Libya Tilts West: BP, Shell Deals Mark European Push for Energy Security
Morocco is getting left behind in North Africa's shifting energy landscape.
On 7 July, British Petroleum (BP) announced plans to reopen its office in Tripoli. The oil giant halted exploration in Libya in 2014, resumed it a decade later in 2024, and now aims to reopen later this year. Executives signed an MoU with Libya’s NOC to evaluate hydrocarbon potential in areas adjacent to the Sarir and Messla fields. Similarly, Shell inked a separate MoU with the NOC for assessing prospects and conducting feasibility studies on the al-Atshan oilfield and other fully owned NOC assets. These deals mark a cautious return of European majors to Libya, absent since the 2011 civil war disrupted operations.
Libyan Energy: From Nationalisation to Westernisation
Historically, BP and Shell did not dominate Libya's energy sector pre-war; the NOC served as the chief custodian, managing oil and gas through joint ventures and production-sharing agreements where it retained 80-90% stakes in reserves and production. This resource nationalist model under Gaddafi balanced sovereignty with foreign expertise, but post-war instability—militias, rival governments—exposed fractures, prompting many firms' exit.
The recent agreements signal Libya's pivot towards the West, attracting FDI to boost output from 1.3 million to 2 million barrels per day by 2030, aiding economic stabilisation and reconstruction. Politically, they enhance ties with Europe, contrasting past reliance on Russian or Chinese entities, and align with a 2025 licensing round drawing 37 international firms. Yet, implications extend regionally; coupled with Britain's recent rejection of the Morocco-UK power cable project, the UK energy appears to be repositioning, potentially prioritising hydrocarbon security over green imports amid global tensions.

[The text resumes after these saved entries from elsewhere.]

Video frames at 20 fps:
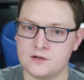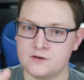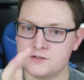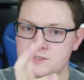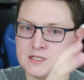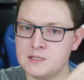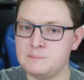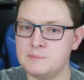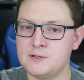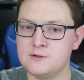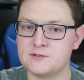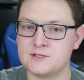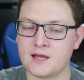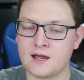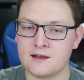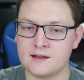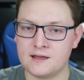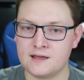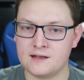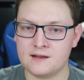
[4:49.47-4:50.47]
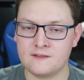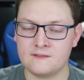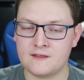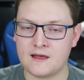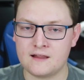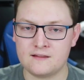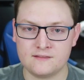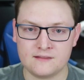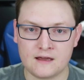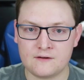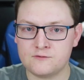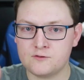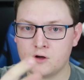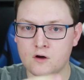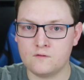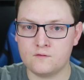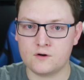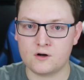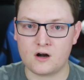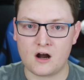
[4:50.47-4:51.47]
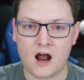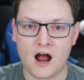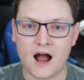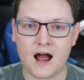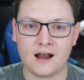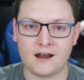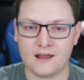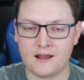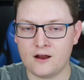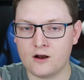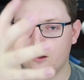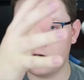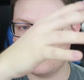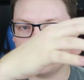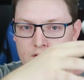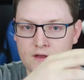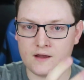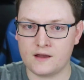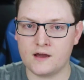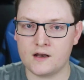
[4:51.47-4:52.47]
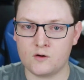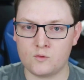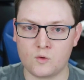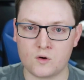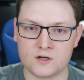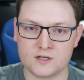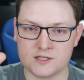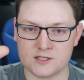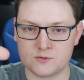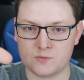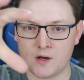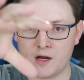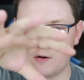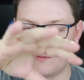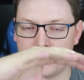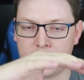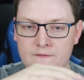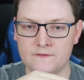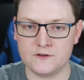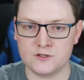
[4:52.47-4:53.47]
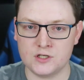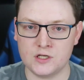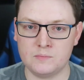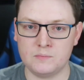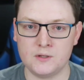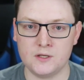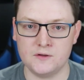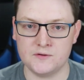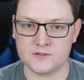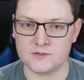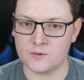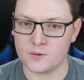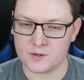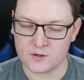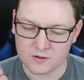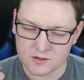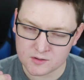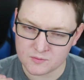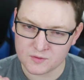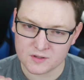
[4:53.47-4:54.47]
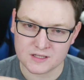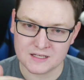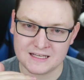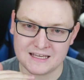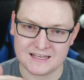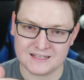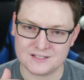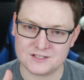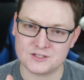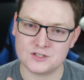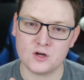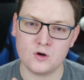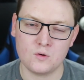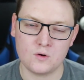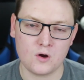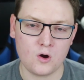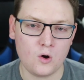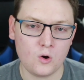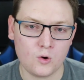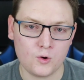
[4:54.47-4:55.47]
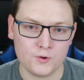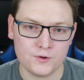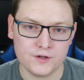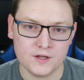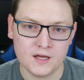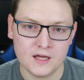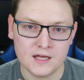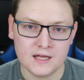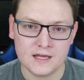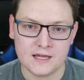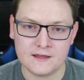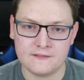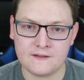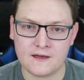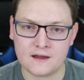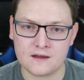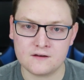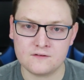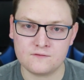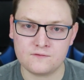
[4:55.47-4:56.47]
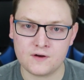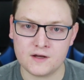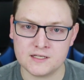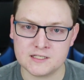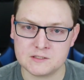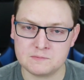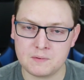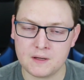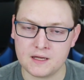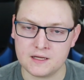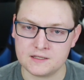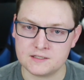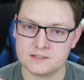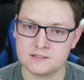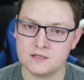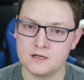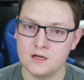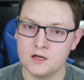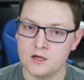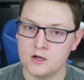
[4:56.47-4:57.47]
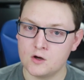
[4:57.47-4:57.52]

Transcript: So your CPU is kind of getting that leftover hot air that kind of works its way around the GPU. So it can only really get so cold in that confined space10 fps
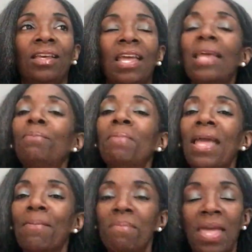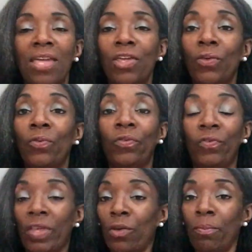It may make you
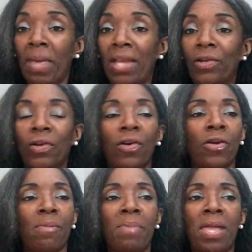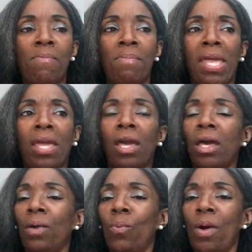feel better, or it may make
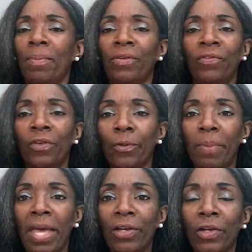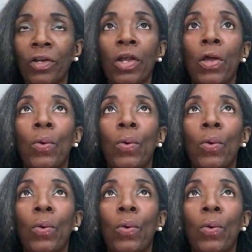a woman feel better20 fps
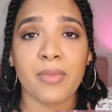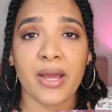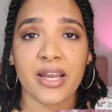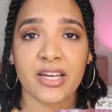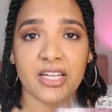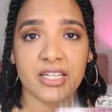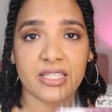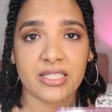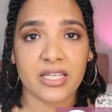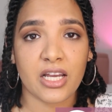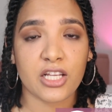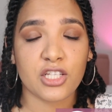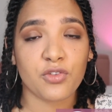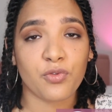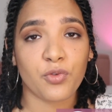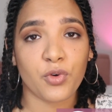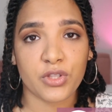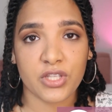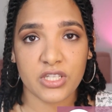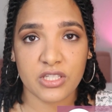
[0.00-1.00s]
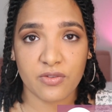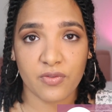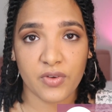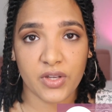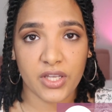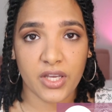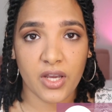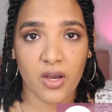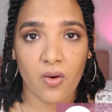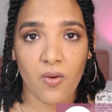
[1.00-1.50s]
my research for this
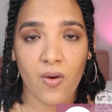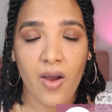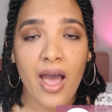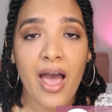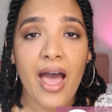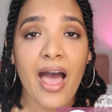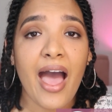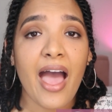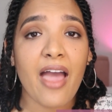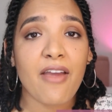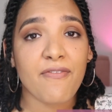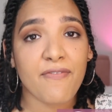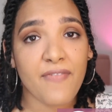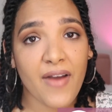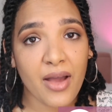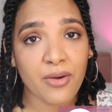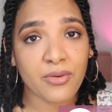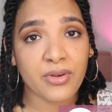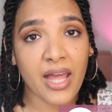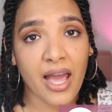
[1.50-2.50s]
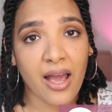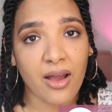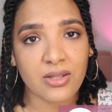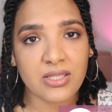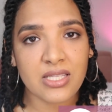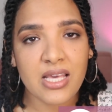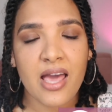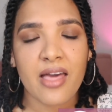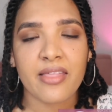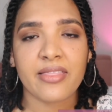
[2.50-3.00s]
video, I found
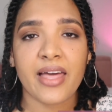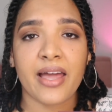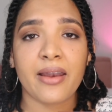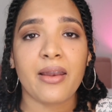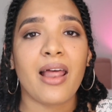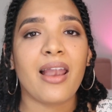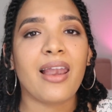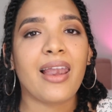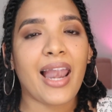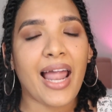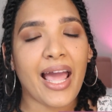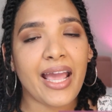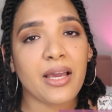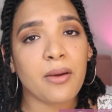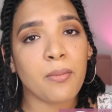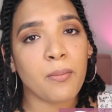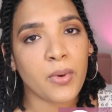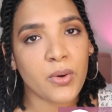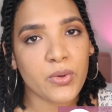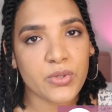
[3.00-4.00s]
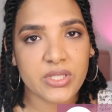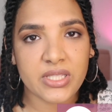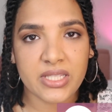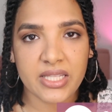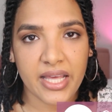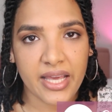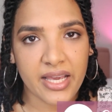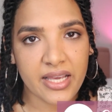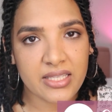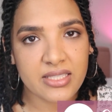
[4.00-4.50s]
out that like most
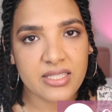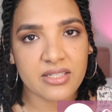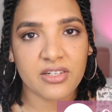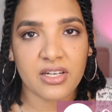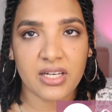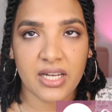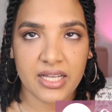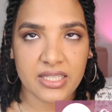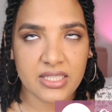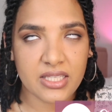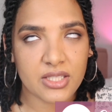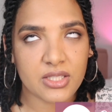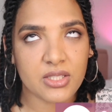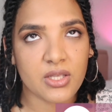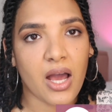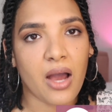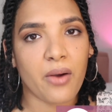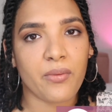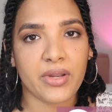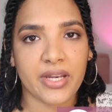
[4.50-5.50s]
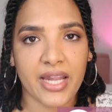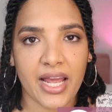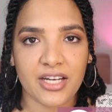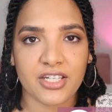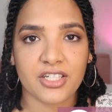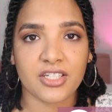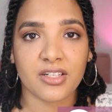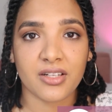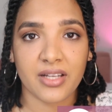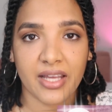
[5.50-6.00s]
things related to our
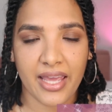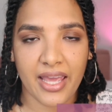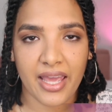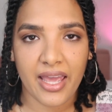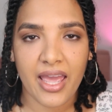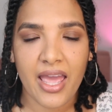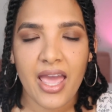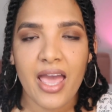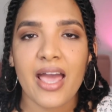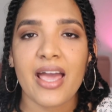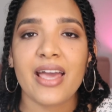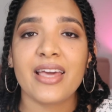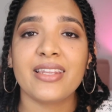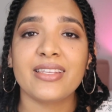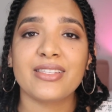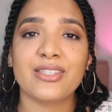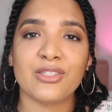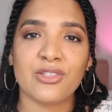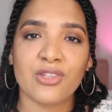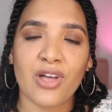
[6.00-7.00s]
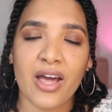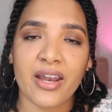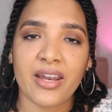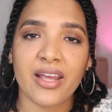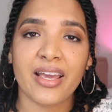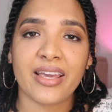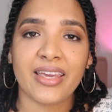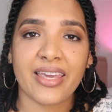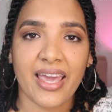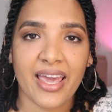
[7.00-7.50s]
natural hair, it is not
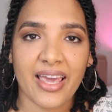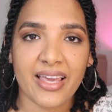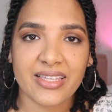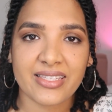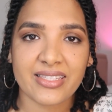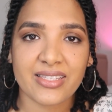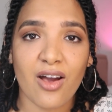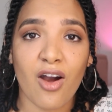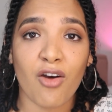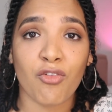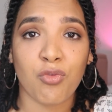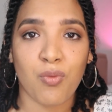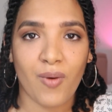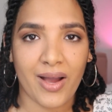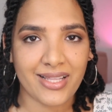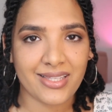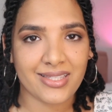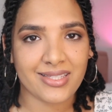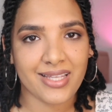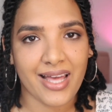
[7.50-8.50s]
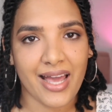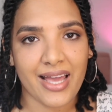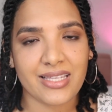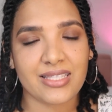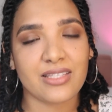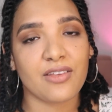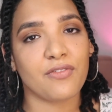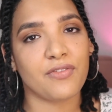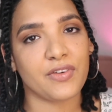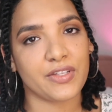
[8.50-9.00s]
a case of one
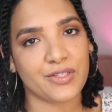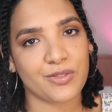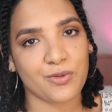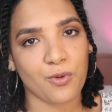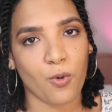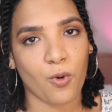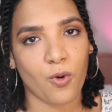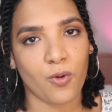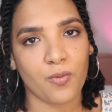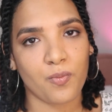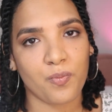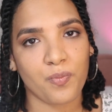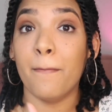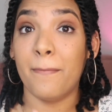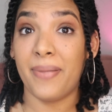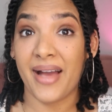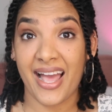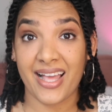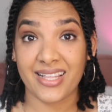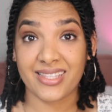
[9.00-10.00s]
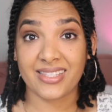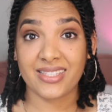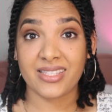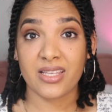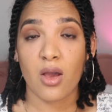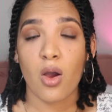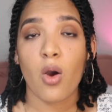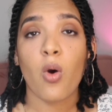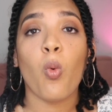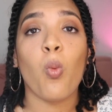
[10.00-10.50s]
size fits all. But
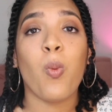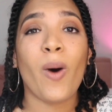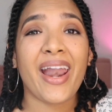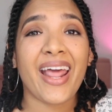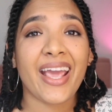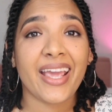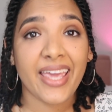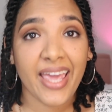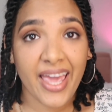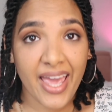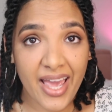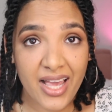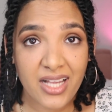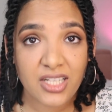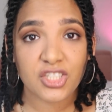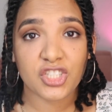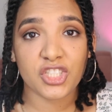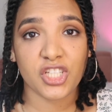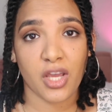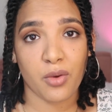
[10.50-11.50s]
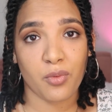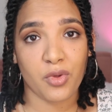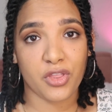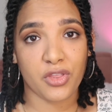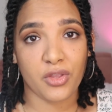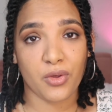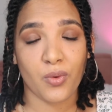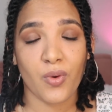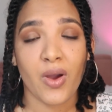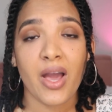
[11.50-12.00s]
what I can share with
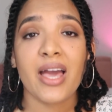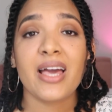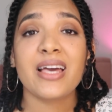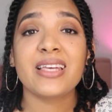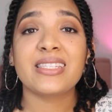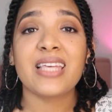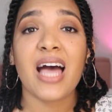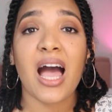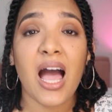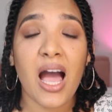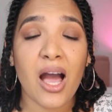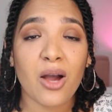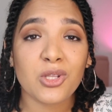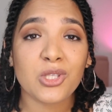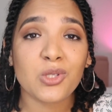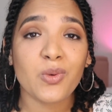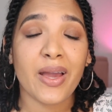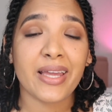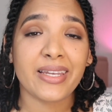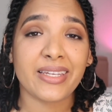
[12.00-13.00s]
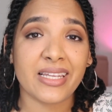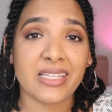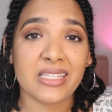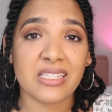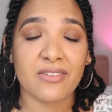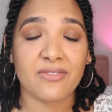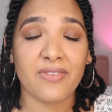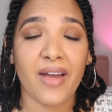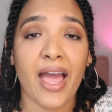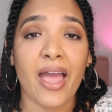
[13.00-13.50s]
you is how to
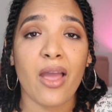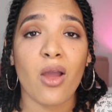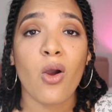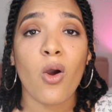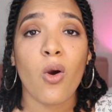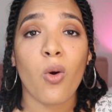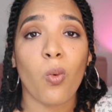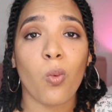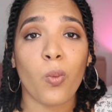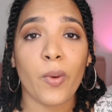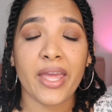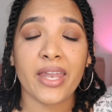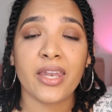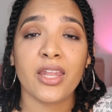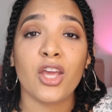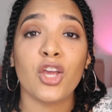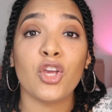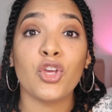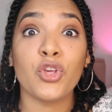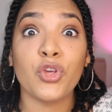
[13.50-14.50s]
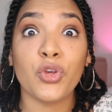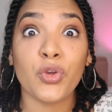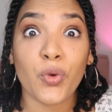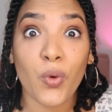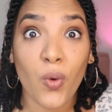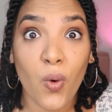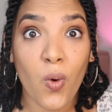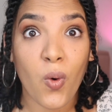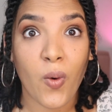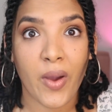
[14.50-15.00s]
identify when
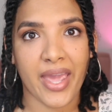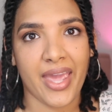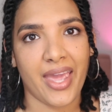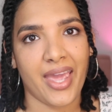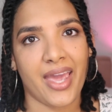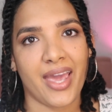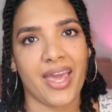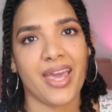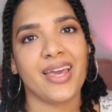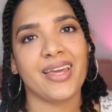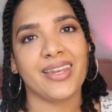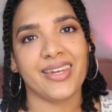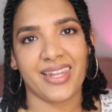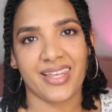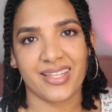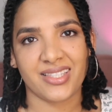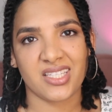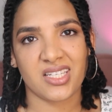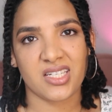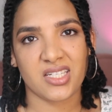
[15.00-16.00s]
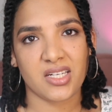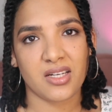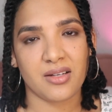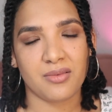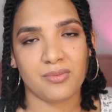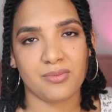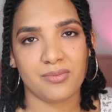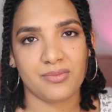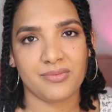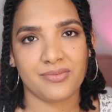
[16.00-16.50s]
your hair needs a
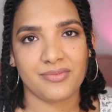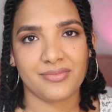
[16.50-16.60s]
trim.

This European repositioning tilts advantages in the Maghreb energy arena. Morocco's renewable ambitions have already borne the brunt of the UK snub and stand to suffer further, diminishing its status as a regional green energy hub. A Libyan oil surge could compete with Algeria's gas exports to Europe. However, Algeria counters via its June mining law reforms (Law No. 25-06), lifting foreign ownership to 80% and streamlining permits. This positions Algeria to siphon FDI in critical metals, further intensifying competition with Morocco amid the green transition.